Dopo la celebrazione del rap underground, il festival ha lasciato spazio a un ambiente più elettronico e all’esibizione di Herbert e Momoko, intimae sperimentale. I due artisti, Matthew Herbert produttore e musicista di musica elettronica e la cantante e batterista Momoko Gill, hanno presentato alcuni brani del loro prossimo album Clay, in uscita il 27 giugno, offrendo un’anteprima delle nuove sonorità elettriche e sognanti che lo caratterizzano.
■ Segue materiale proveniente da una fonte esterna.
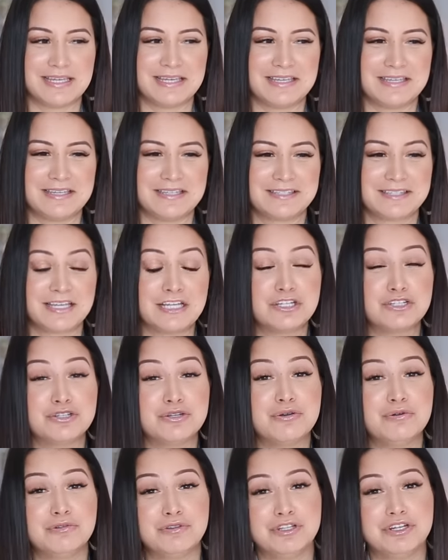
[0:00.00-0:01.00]
is they
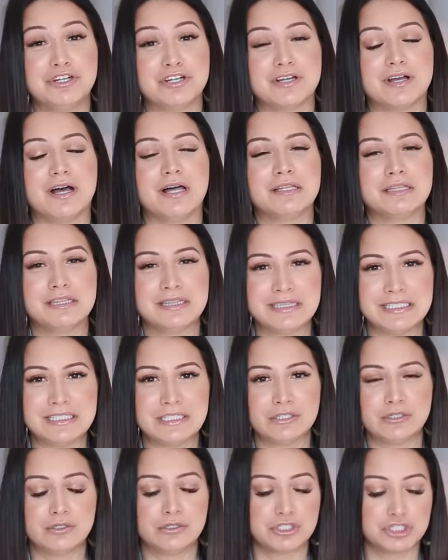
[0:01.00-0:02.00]
do look a
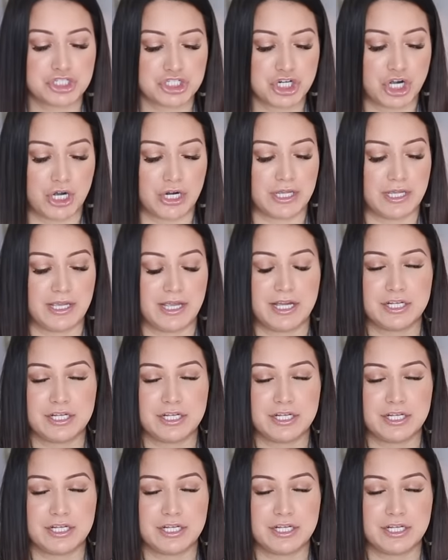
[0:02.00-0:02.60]
little chunky.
La performance si è sviluppata in un’atmosfera giocosa, con palle da basket a tenere il tempo, e raccolta, come se sul palco ci fossero due bambini a divertirsi dopo scuola. Nonostante la natura della loro esibizione, c’era una forte sintonia con il pubblico, diventato quasi parte attiva del processo creativo dentro il quale i due musicisti stavano viaggiando.
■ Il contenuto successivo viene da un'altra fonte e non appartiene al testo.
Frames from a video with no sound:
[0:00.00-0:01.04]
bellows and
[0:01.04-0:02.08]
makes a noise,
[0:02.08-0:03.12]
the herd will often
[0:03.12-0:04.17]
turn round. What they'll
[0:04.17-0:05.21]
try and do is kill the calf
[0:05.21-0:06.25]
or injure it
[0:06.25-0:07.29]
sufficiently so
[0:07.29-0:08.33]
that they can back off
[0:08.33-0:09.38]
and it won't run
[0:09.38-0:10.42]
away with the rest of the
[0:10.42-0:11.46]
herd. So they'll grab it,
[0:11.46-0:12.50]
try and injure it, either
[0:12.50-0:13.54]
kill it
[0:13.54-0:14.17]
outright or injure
A seguire c’è stato l’arrivo di Meg, voce inconfondibile dei 99 Posse negli anni Novanta e icona della musica alternativa italiana: ha festeggiato i suoi 30 anni di carriera con un live intenso e carico di emozioni, portando sul palco il suo nuovo EP da solista Maria e i brani più conosciuti come “Sfumature” e “L’anguilla.”
Oltre alla musica, Meg ha scelto di usare il palco per parlare di temi urgenti e delicati. L’artista si è esposta riguardo al femminicidio di Martina Carbonaro ad Afragola, ribadendo l’importanza di educare le nuove generazioni sulla violenza di genere e sulla necessità di un cambiamento culturale. Un gesto potente, che ha dato ancora più valore al suo live e alla sua figura di musicista impegnata.
Un impegno che, forse, sarebbe stato ancora più significativo se anche alcuni colleghi uomini avessero preso posizione nei concerti successivi, facendo sentire la propria voce su un tema che riguarda tutti.
Ormai a notte inoltrata, l’ultimo artista a salire sul palco esterno è stato Egyptian Lover, autentico caposaldo e pioniere dell’hip-hop electro. Con un set alla console, ha chiuso la serata regalando bassi potenti, momenti vocali e sorprendenti incursioni di melodie mediorientali sapientemente remixate.
La sua performance, semplice ma estremamente efficace, si è distinta per una mimica minimalista ricca di carisma, perfettamente in linea con il suo personaggio. I ritmi travolgenti hanno coinvolto il pubblico, che nonostante le molte ore di festival alle spalle, si è lasciato trasportare dalla musica e si è scatenato fino all’ultimo beat grazie anche alla scelta di orientare le casse verso l’interno ha garantito una diffusione del suono equilibrata e avvolgente.
La giornata si è conclusa con i dj set di Los Hermanos, che hanno proposto una coinvolgente techno latina, seguiti da Andrea Passenger per chiudere la serata.
Anche il secondo giorno si è così concluso, confermando pienamente le aspettative del festival.